This doesn't have so much to do with infinite as periodic, viz. period length. But also, to some extent, with numerical practicalities.
In principle you should have infinitely many k-points in any direction that is not confined (for a nanotube or wire along Z you don't need more than 1 point in X/Y). However, that is obviously not possible, we need to use a finite number. Now, as a first consideration, the k-point sampling in X/Y is used not only in the electrode calculation but also for the device calculation. It thus becomes very costly, both in time and memory, to have many k-points, and so you want to use as few as possible. One needs to strike a balance between accuracy and efficiency, however in most cases - fortunately - we use say 3x3 repetitions of the unit cell in X/Y, and it turns out 3x3 or 5x5 k-points provide an excellent description of the electron density. In some materials like Fe you may need 9x9, and for special cases like 2D graphene perhaps a bit higher even (and a multiple of 3, at that).
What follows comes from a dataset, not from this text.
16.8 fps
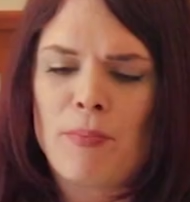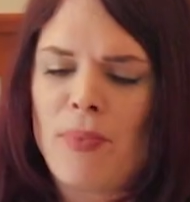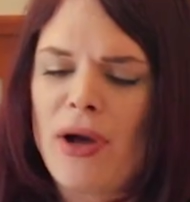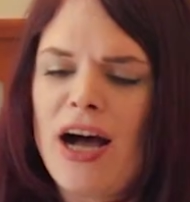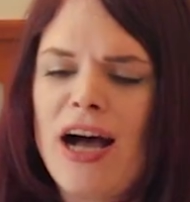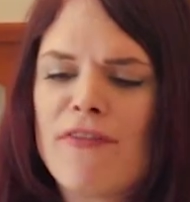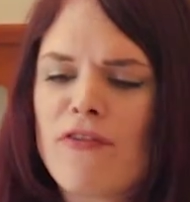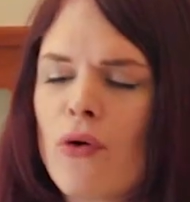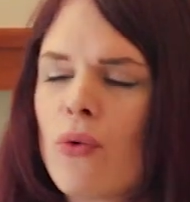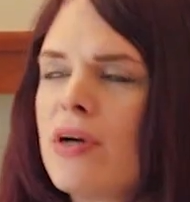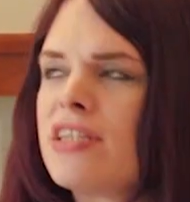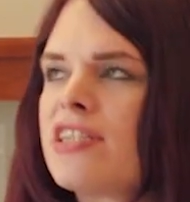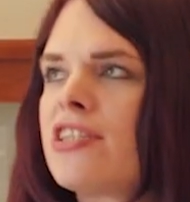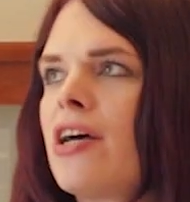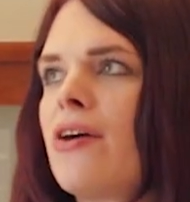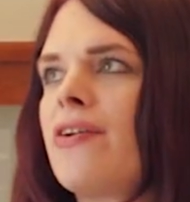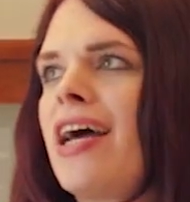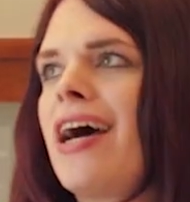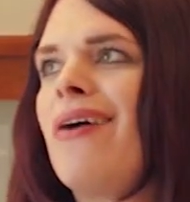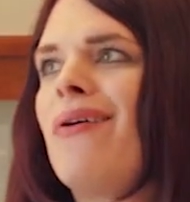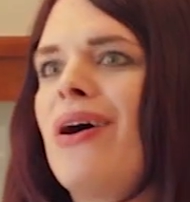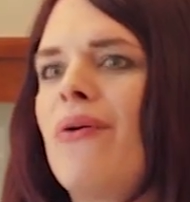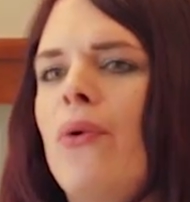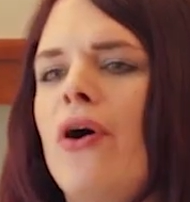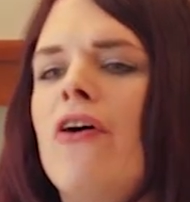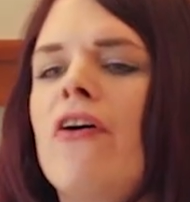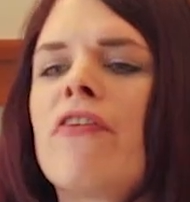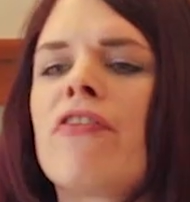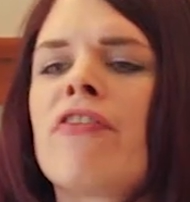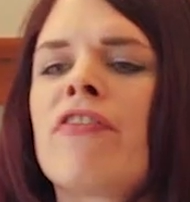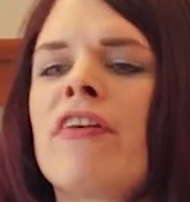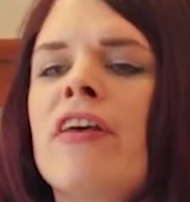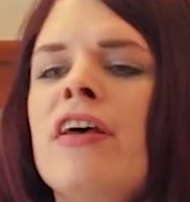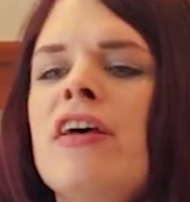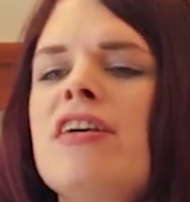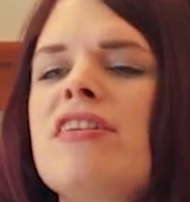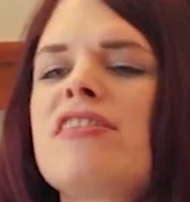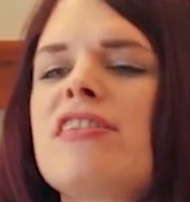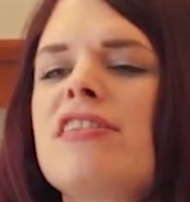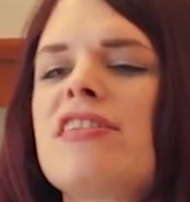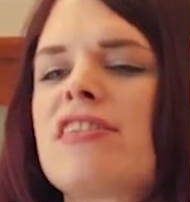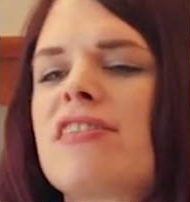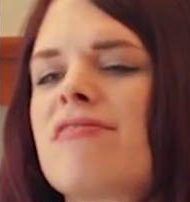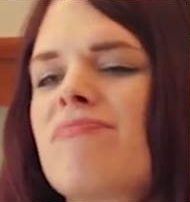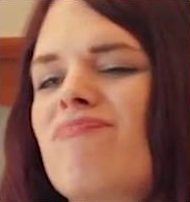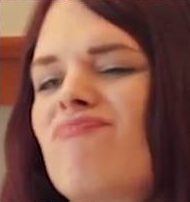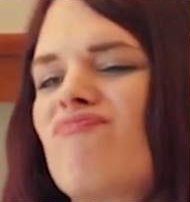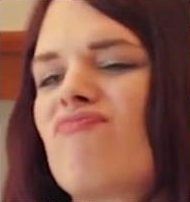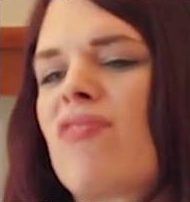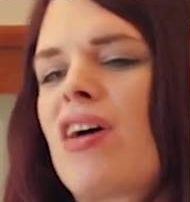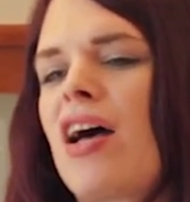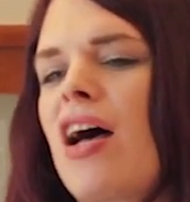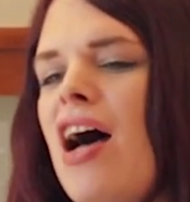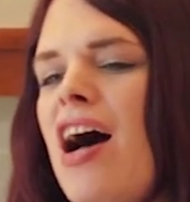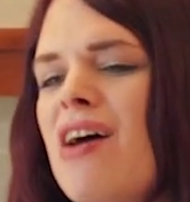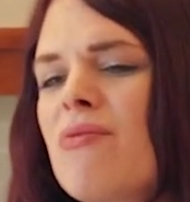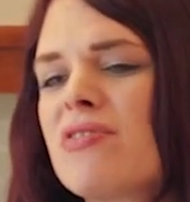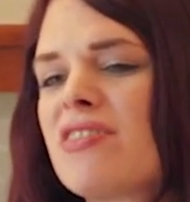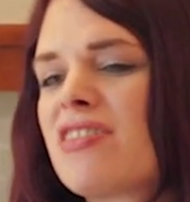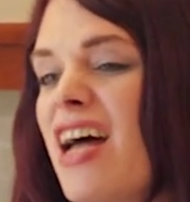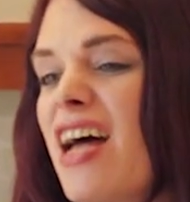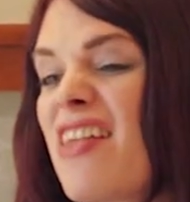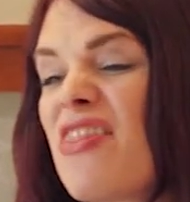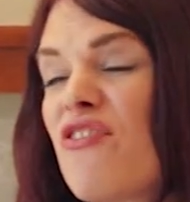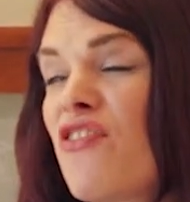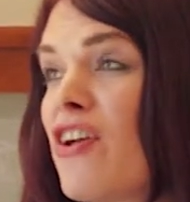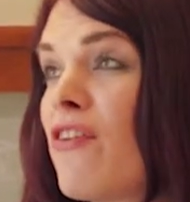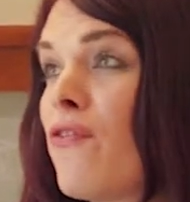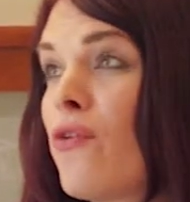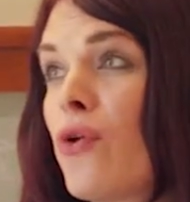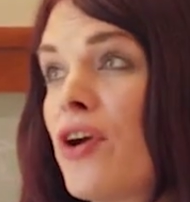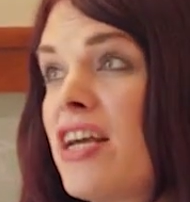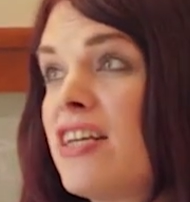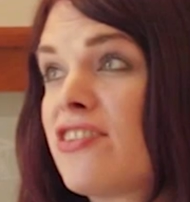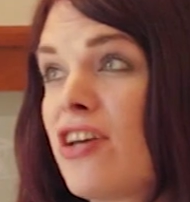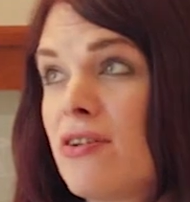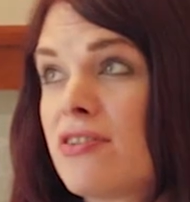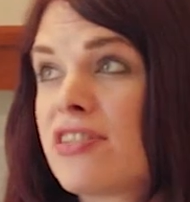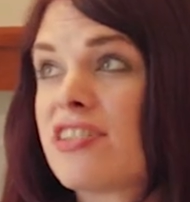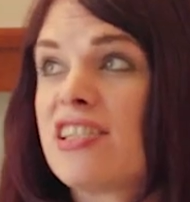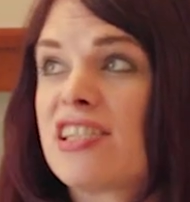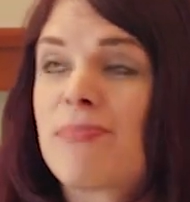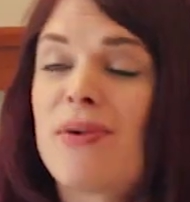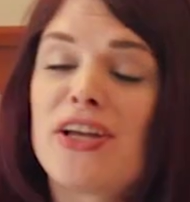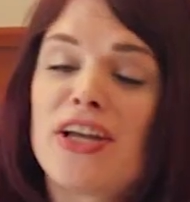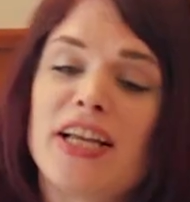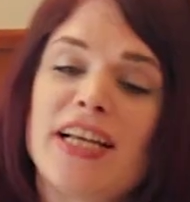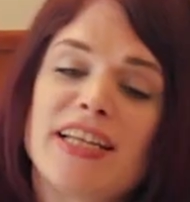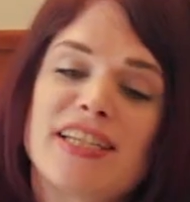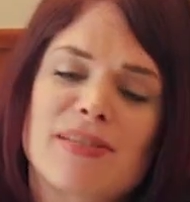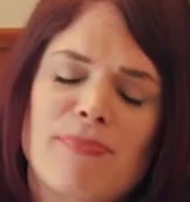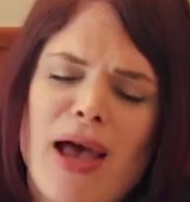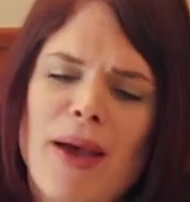but I've always known how I was since I was like three or four years old since my earliest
Now, in the Z direction we can afford more k-points because they only enter into the electrode calculation, which contains rather few atoms and thus isn't that time-consuming or RAM-hungry. That's why, to be on the safe side, we suggest 100 or so. Perhaps in many cases 25 is perfectly sufficient, but it would have a very small influence of the total calculation time anyway.
Finally, the electrodes are indeed semi-infinite. The point, however, is that in the device calculation we assume no periodicity in the Z direction. We can, however, treat the semi-infinite system exactly, under certain assumptions, namely that the electrodes only have non-zero interactions with their nearest neighbor cells (this is why a single period of the electrode in Z is not always enough, such as in the case of a graphene ribbon). In that treatment you are really treating the infinite (ok, semi-infinite) or aperiodic problem and thus the Fermi level that comes out of that calculation is based, essentially, on an infinite k-point sampling.
One of the things that can cause convergence problems is, if the Fermi levels of the electrodes - which are determined from the electrode calculations - don't match properly the device calculation Fermi level, used to populate the states in the central region in the non-equilibrium condition (and even under zero bias). Therefore, the more k-points in the Z direction the better, to avoid a mismatch. And, we can afford it, as described above, so there's no point in skimping there.
In X/Y, however, we always use the same k-point sampling both for the electrode and the device, and thus no mismatch can occur. The number of X/Y k-points therefore becomes a pure accuracy parameter - the more you have, the better accuracy, but it also costs in time/memory. The X/Y k-points shouldn't really hamper convergence, as the KZ points can, unless you have way too few, and the Fermi level ends up somewhere it really doesn't belong, of course.